**Requirement**. An unchanged copy of each entry below is needed; keep the pictures out of it.

**Input data**.
· · · · · · ·
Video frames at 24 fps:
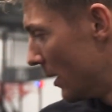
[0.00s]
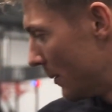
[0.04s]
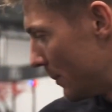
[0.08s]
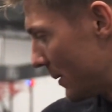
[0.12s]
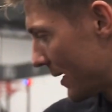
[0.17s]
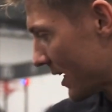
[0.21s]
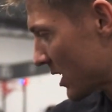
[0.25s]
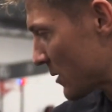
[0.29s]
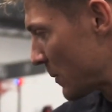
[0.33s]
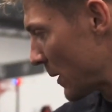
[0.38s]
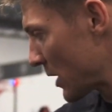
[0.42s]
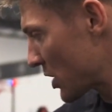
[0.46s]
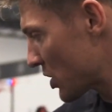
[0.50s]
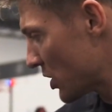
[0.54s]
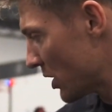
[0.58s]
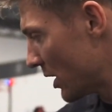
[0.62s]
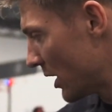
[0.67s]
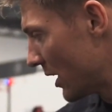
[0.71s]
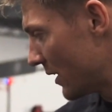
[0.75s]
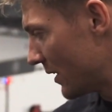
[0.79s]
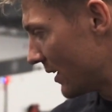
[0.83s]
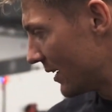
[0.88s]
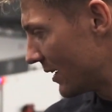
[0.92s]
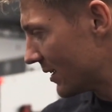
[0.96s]
But especially
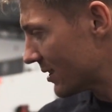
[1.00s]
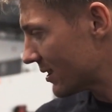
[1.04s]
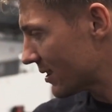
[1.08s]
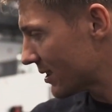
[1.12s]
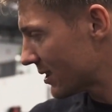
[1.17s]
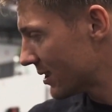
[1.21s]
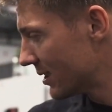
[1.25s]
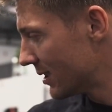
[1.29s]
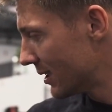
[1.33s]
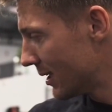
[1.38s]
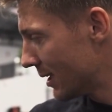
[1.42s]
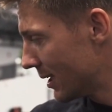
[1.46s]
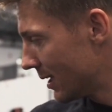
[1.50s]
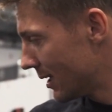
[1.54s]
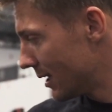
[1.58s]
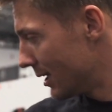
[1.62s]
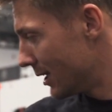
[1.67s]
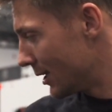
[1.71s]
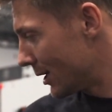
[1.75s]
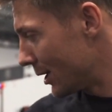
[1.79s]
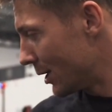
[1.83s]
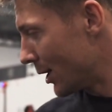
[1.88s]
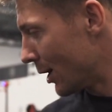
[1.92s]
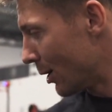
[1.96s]
on this,
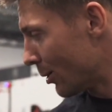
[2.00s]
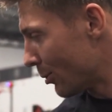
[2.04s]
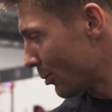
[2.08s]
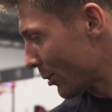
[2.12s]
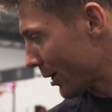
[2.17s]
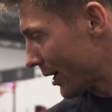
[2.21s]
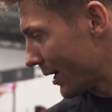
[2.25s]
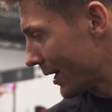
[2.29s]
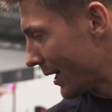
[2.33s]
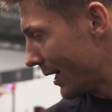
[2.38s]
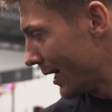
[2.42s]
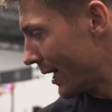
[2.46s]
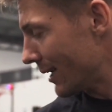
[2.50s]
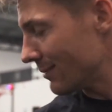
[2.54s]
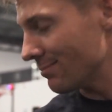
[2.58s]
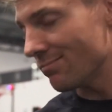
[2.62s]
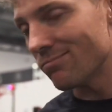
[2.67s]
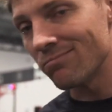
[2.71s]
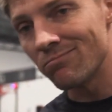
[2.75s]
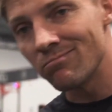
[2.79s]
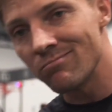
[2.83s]
you know, we're gonna hit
· · · · · · ·
**Reply to the task**.
Video frames at 24 fps:
[0.00s]
[0.04s]
[0.08s]
[0.12s]
[0.17s]
[0.21s]
[0.25s]
[0.29s]
[0.33s]
[0.38s]
[0.42s]
[0.46s]
[0.50s]
[0.54s]
[0.58s]
[0.62s]
[0.67s]
[0.71s]
[0.75s]
[0.79s]
[0.83s]
[0.88s]
[0.92s]
[0.96s]
But especially
[1.00s]
[1.04s]
[1.08s]
[1.12s]
[1.17s]
[1.21s]
[1.25s]
[1.29s]
[1.33s]
[1.38s]
[1.42s]
[1.46s]
[1.50s]
[1.54s]
[1.58s]
[1.62s]
[1.67s]
[1.71s]
[1.75s]
[1.79s]
[1.83s]
[1.88s]
[1.92s]
[1.96s]
on this,
[2.00s]
[2.04s]
[2.08s]
[2.12s]
[2.17s]
[2.21s]
[2.25s]
[2.29s]
[2.33s]
[2.38s]
[2.42s]
[2.46s]
[2.50s]
[2.54s]
[2.58s]
[2.62s]
[2.67s]
[2.71s]
[2.75s]
[2.79s]
[2.83s]
you know, we're gonna hit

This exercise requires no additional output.